Basada en la novela publicada en 1987 -ganadora del premio Bram Stoker-, Misery cuenta la historia de Paul Sheldon, un escritor exitoso que decide matar literariamente a su heroína más famosa para empezar una nueva etapa creativa. El problema aparece cuando, tras un accidente automovilístico, despierta en la casa de Annie Wilkes, una enfermera solitaria que se presenta como su "fan número uno".
Lo que parece un rescate se convierte rápidamente en una pesadilla: encierro, manipulación, violencia y una obsesión que no reconoce límites. La historia ya tuvo múltiples adaptaciones teatrales en todo el mundo y una versión cinematográfica inolvidable en 1990, protagonizada por Kathy Bates -en un papel que hizo historia- y James Caan. Aquella película, dirigida por Rob Reiner, fue una de las pocas adaptaciones que Stephen King declaró amar sin reservas.
Ahora, el desafío es trasladar ese clima opresivo nuevamente al escenario, con un pulso actual y actuaciones de alto voltaje. En esta nueva versión, la dupla Calvo-Gil Navarro promete explorar a fondo el vínculo enfermizo entre admiración y poder, un eje que hoy resuena con fuerza en tiempos de redes sociales, exposición constante y fandoms desbordados.
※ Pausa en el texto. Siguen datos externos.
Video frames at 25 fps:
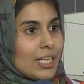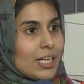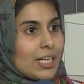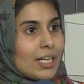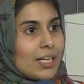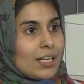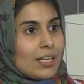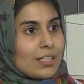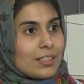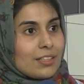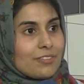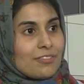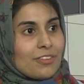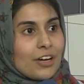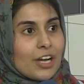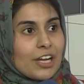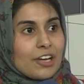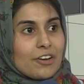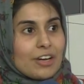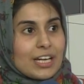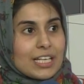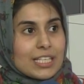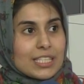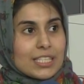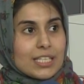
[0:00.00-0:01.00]
The
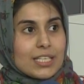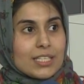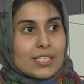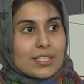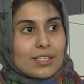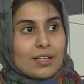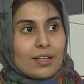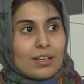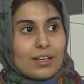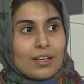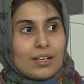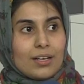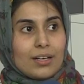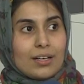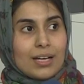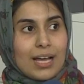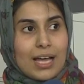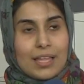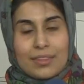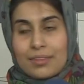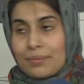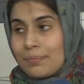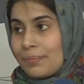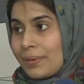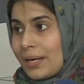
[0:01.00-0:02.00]
fire exits are
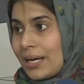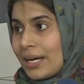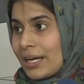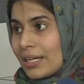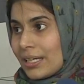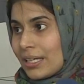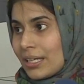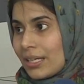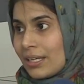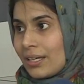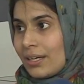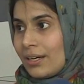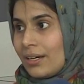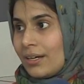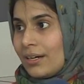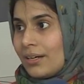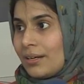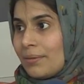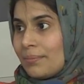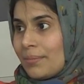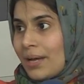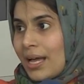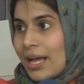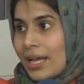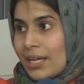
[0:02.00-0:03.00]
at the back
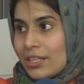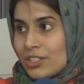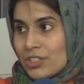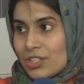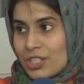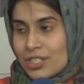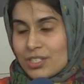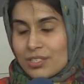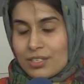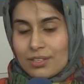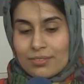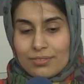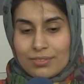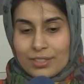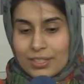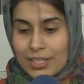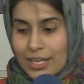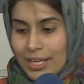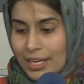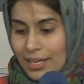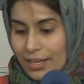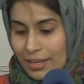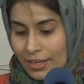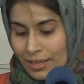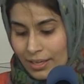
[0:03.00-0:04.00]
and just over
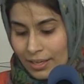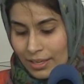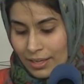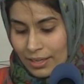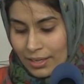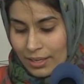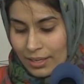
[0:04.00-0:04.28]
there.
El terror ya no está solo en la violencia explícita, sino en la intimidad forzada, en la dependencia y en la pérdida absoluta de control.
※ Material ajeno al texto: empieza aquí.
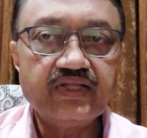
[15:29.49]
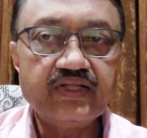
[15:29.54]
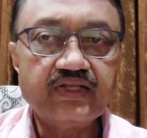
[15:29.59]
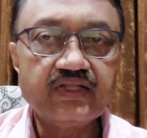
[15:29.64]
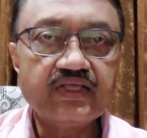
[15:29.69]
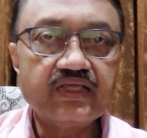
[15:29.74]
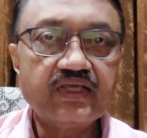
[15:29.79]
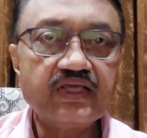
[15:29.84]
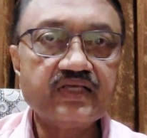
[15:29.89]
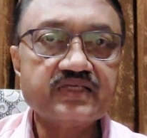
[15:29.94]

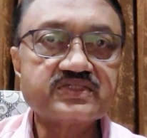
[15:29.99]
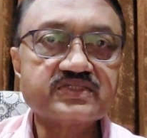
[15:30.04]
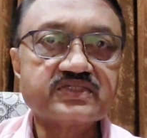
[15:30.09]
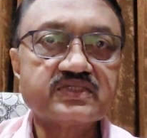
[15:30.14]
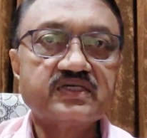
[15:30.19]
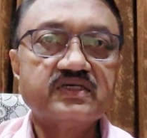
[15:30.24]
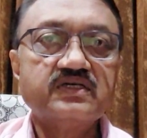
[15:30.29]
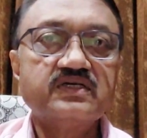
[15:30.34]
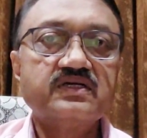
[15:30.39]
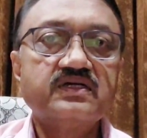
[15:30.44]
in
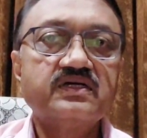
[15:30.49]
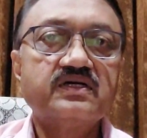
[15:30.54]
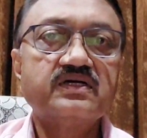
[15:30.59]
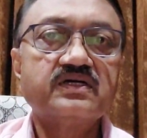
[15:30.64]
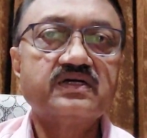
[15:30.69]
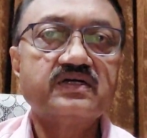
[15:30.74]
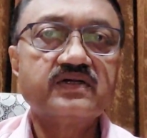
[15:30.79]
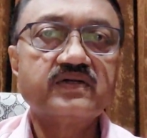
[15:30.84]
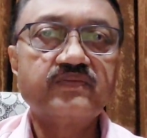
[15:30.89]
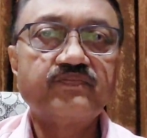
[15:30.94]
case
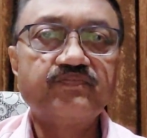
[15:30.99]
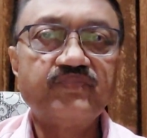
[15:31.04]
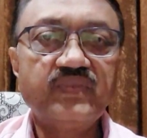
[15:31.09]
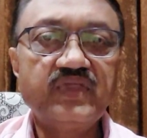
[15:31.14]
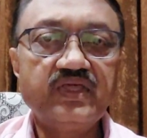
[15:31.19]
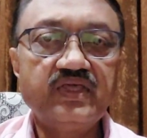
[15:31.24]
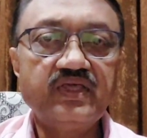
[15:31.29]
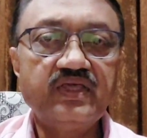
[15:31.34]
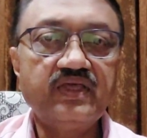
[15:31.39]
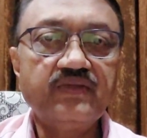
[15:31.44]

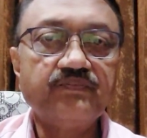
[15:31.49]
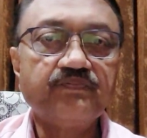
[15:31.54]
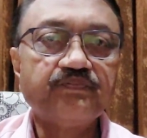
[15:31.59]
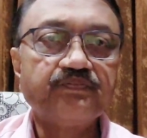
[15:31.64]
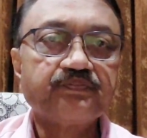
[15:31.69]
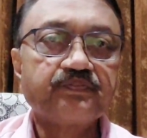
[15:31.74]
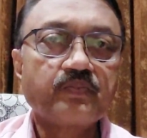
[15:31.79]
the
Con ensayos previstos para comenzar en abril, Misery se perfila como uno de los grandes acontecimientos teatrales de 2026. Un regreso esperado, una historia que sigue incomodando y una invitación directa a mirar de frente los rincones más oscuros de la mente humana. Porque, a veces, el verdadero horror no vive en monstruos sobrenaturales, sino en la devoción sin frenos del "fan número uno".